- Relator(a)
- Ministro Joel Ilan Paciornik
- Órgão julgador
- Quinta Turma
- Data do julgamento
- 23/10/2018
- Data de publicação
- 09/11/2018
STJ – Acórdão, Rel. Ministro Joel Ilan Paciornik, Quinta Turma, j. 23/10/2018, p. 09/11/2018
HABEAS CORPUS SUBSTITUTIVO DE RECURSO PRÓPRIO. NÃO CABIMENTO. TRÁFICO DE DROGAS. CAUSA ESPECIAL DE DIMINUIÇÃO DE PENA (ART. 33, § 4º, DA LEI N. 11.343/06). MATÉRIA NÃO ANALISADA PELO TRIBUNAL DE ORIGEM. SUPRESSÃO DE INSTÂNCIA. PENA SUPERIOR A 4 E INFERIOR A 8 ANOS. REGIME FECHADO. GRAVIDADE CONCRETA DO DELITO. QUANTIDADE E NATUREZA DA SUBSTÂNCIA ENTORPECENTE APREENDIDA. PACIENTE REINCIDENTE. ART. 33, § 3º, DO CÓDIGO PENAL - CP. CONSTRANGIMENTO ILEGAL NÃO EVIDENCIADO. WRIT NÃO CONHECIDO. 1. Diante da hipótese de habeas corpus substitutivo de recurso próprio, a impetração não deve ser conhecida, segundo orientação jurisprudencial do Supremo Tribunal Federal - STF e do próprio Superior Tribunal de Justiça - STJ. Contudo, considerando as alegações expostas na inicial, razoável a análise do feito para verificar a existência de eventual constrangimento ilegal. 2. A irresignação da defesa em relação ao alegado direito à causa especial de redução de pena prevista no art. 33, § 4º, da Lei n. 11.343/06, mesmo sendo o paciente reincidente, não foi suscitado perante o Tribunal de origem, o qual não se manifestou quanto ao tema.
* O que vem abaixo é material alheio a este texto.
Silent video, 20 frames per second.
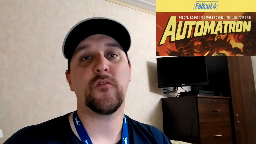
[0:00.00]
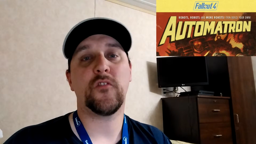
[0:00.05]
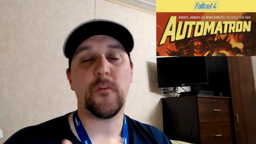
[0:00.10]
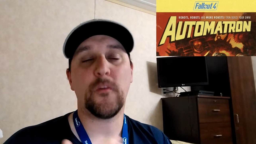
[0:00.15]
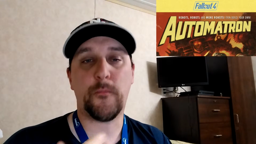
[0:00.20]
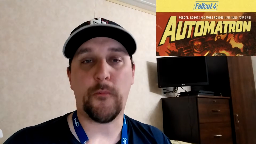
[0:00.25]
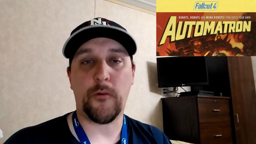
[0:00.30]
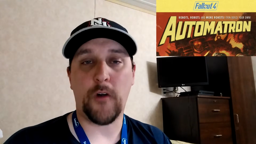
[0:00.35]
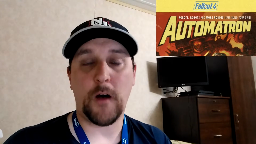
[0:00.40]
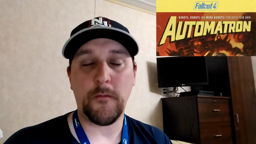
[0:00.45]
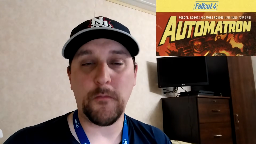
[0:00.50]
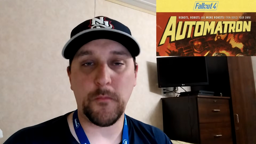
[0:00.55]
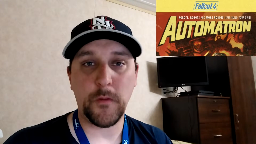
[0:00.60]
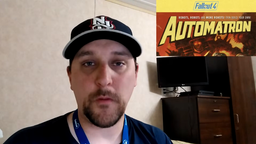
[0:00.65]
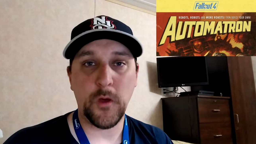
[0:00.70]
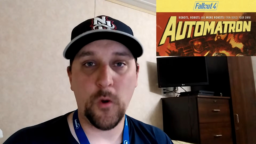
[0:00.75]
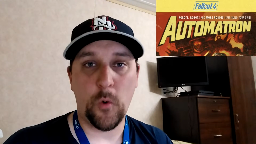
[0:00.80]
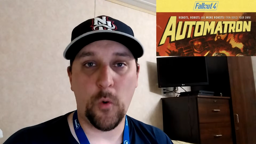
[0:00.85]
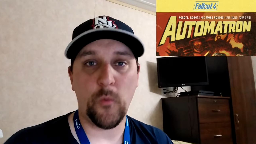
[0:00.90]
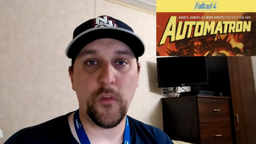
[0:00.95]
you're
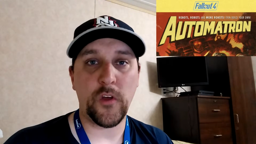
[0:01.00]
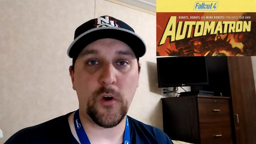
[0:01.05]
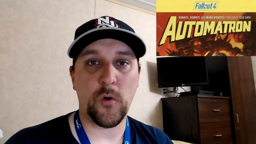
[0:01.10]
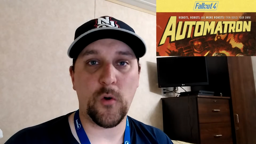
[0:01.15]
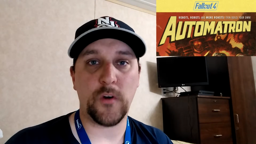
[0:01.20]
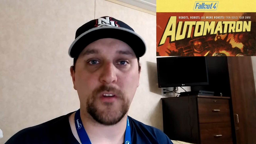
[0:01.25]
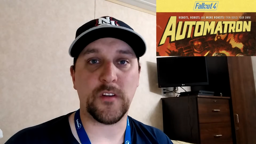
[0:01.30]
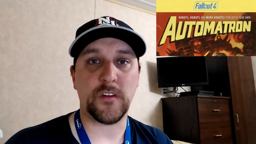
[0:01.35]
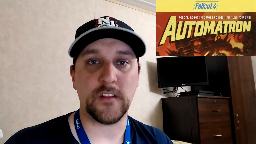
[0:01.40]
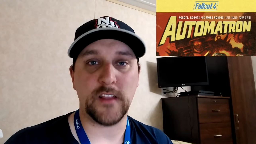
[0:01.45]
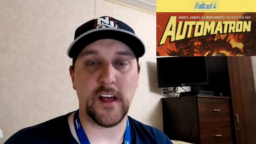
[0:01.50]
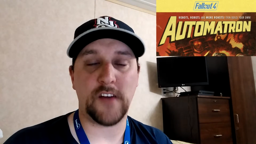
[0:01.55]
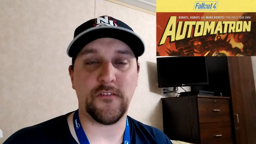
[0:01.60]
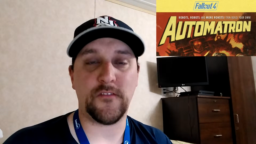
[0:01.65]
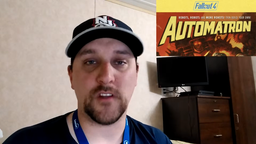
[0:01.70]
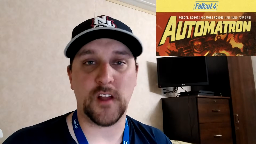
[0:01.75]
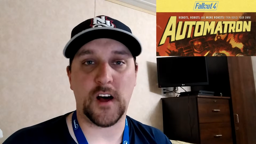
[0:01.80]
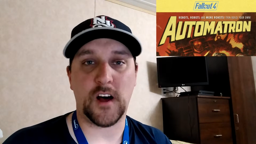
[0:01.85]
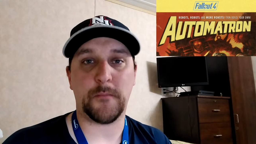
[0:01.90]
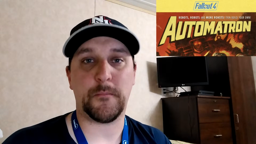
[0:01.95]
probably only going to
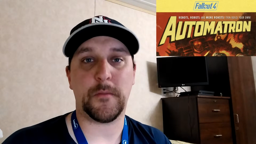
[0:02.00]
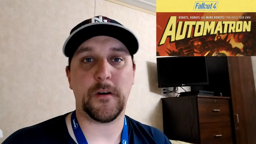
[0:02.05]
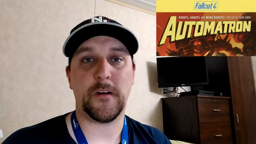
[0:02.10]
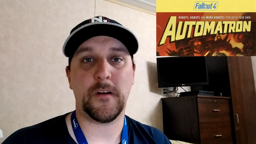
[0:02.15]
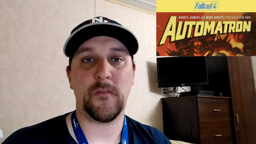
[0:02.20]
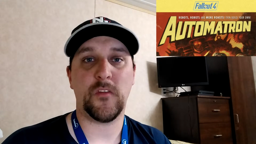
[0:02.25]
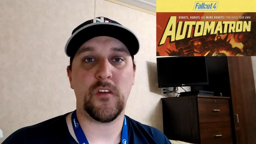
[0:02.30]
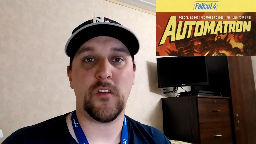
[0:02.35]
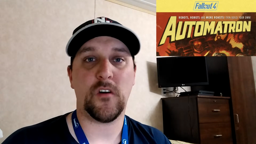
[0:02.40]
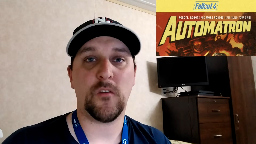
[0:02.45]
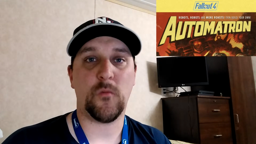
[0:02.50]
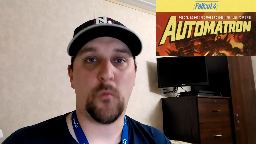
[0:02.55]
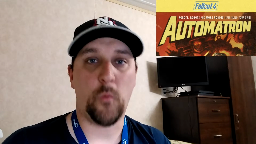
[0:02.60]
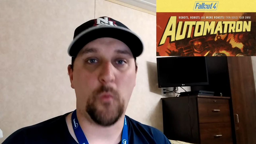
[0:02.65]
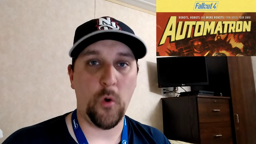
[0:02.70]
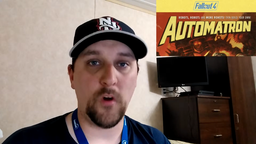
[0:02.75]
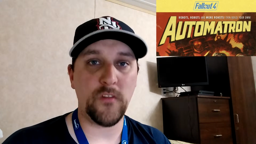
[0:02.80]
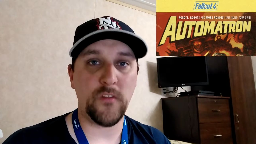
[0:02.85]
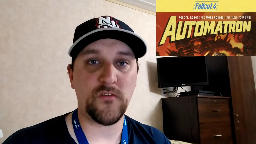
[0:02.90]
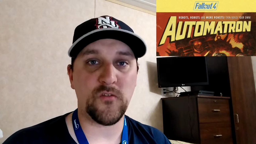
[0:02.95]
level up
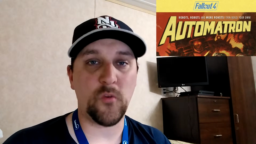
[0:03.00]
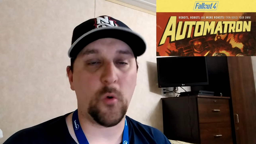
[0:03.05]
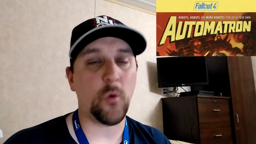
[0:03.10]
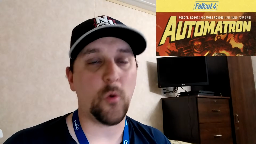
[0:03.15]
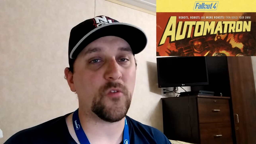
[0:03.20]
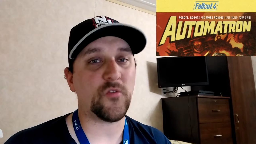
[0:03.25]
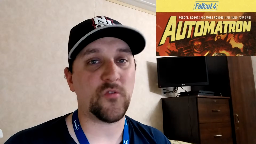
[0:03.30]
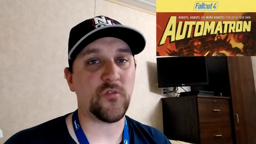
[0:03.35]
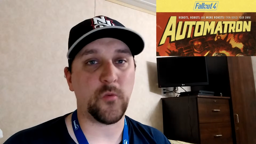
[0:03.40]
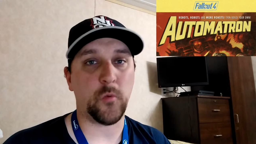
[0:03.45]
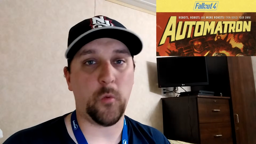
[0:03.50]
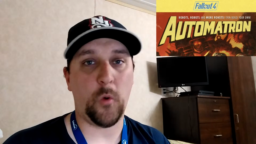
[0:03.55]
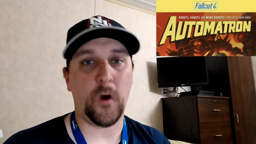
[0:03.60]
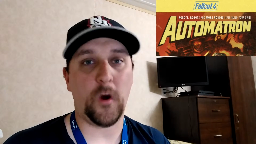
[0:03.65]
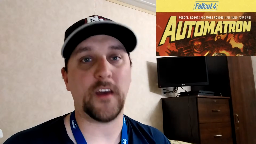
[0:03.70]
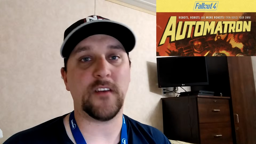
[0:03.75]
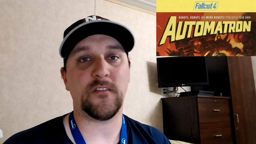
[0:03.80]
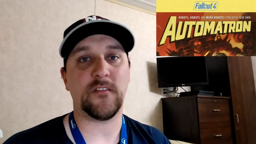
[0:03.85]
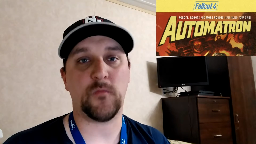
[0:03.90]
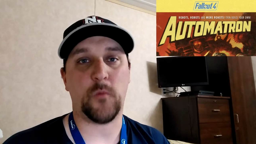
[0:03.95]
once or
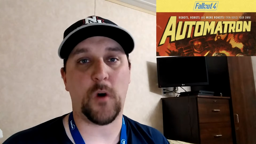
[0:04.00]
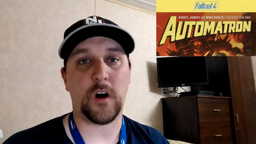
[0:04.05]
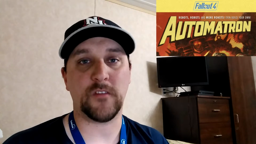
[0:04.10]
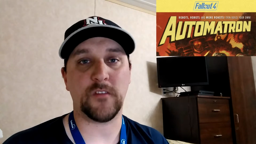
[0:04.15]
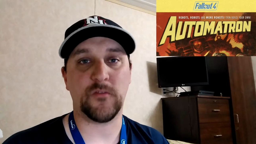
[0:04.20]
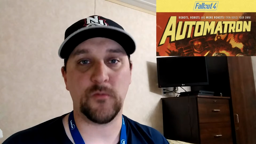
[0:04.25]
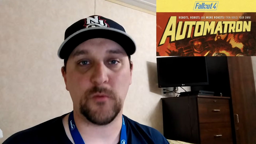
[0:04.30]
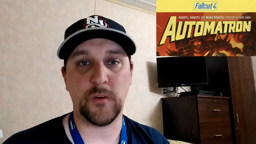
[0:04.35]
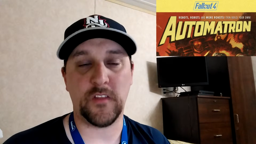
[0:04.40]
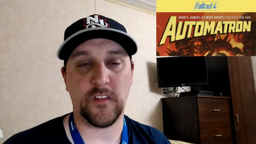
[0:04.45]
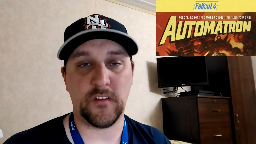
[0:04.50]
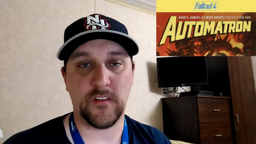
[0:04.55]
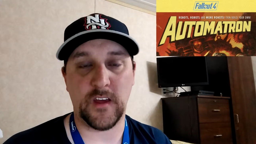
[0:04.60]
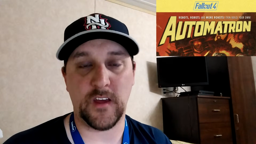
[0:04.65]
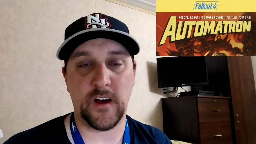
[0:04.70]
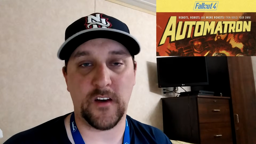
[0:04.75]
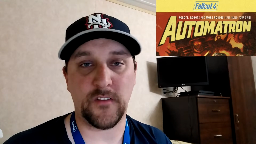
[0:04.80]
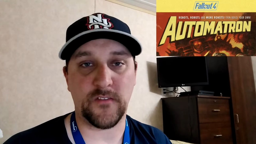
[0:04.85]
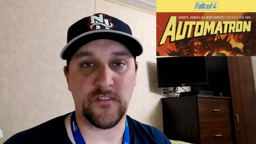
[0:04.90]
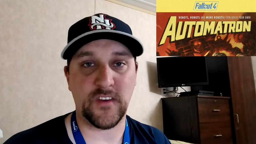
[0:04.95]
twice while doing the
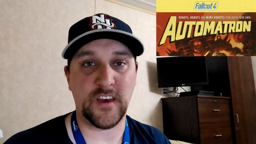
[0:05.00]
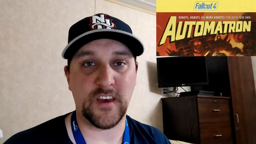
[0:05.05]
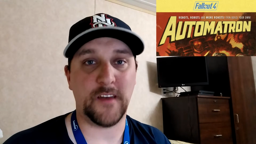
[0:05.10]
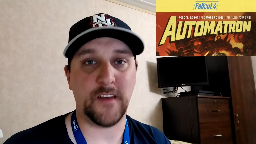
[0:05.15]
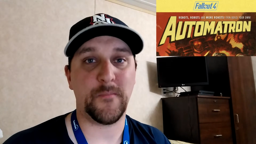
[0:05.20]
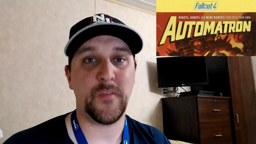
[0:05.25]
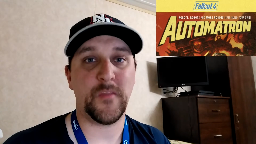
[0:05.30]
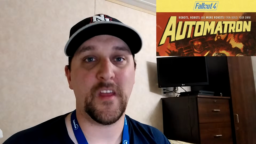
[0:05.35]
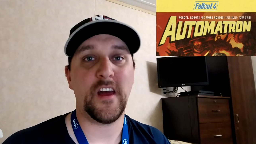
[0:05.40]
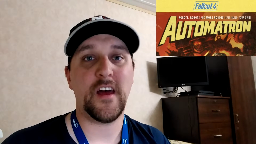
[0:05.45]
DLC.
Assim, inviável seu exame direto por este Superior Tribunal de Justiça sob pena de se incidir em indevida supressão de instância. Ademais, é cediço que "Tratando-se de réu reincidente, inviável a concessão da benesse prevista no art. 33, § 4º, da Lei n.º 11.343/2006, que dispõe que "(...) as penas poderão ser reduzidas de um sexto a dois terços (...) desde que o agente seja primário, de bons antecedentes, não se dedique às atividades criminosas nem integre organização criminosa" (HC 438.025/RJ, Rel. Ministra MARIA THEREZA DE ASSIS MOURA, SEXTA TURMA, DJe 14/8/2018). 3. A quantidade e/ou natureza da droga apreendida é fundamentação idônea para justificar a fixação do regime prisional mais gravoso. Precedentes. In casu, fixada a pena em 5 anos e 10 meses de reclusão, o regime fechado (o mais gravoso, segundo o quantum da sanção aplicada) é o correto à prevenção e à reparação do delito, considerada a quantidade e a natureza da droga apreendida (500g de cocaína), bem como o fato de o paciente ser reincidente. Habeas corpus não conhecido. (HC n. 455.035/SP, relator Ministro Joel Ilan Paciornik, Quinta Turma, julgado em 23/10/2018, DJe de 9/11/2018.)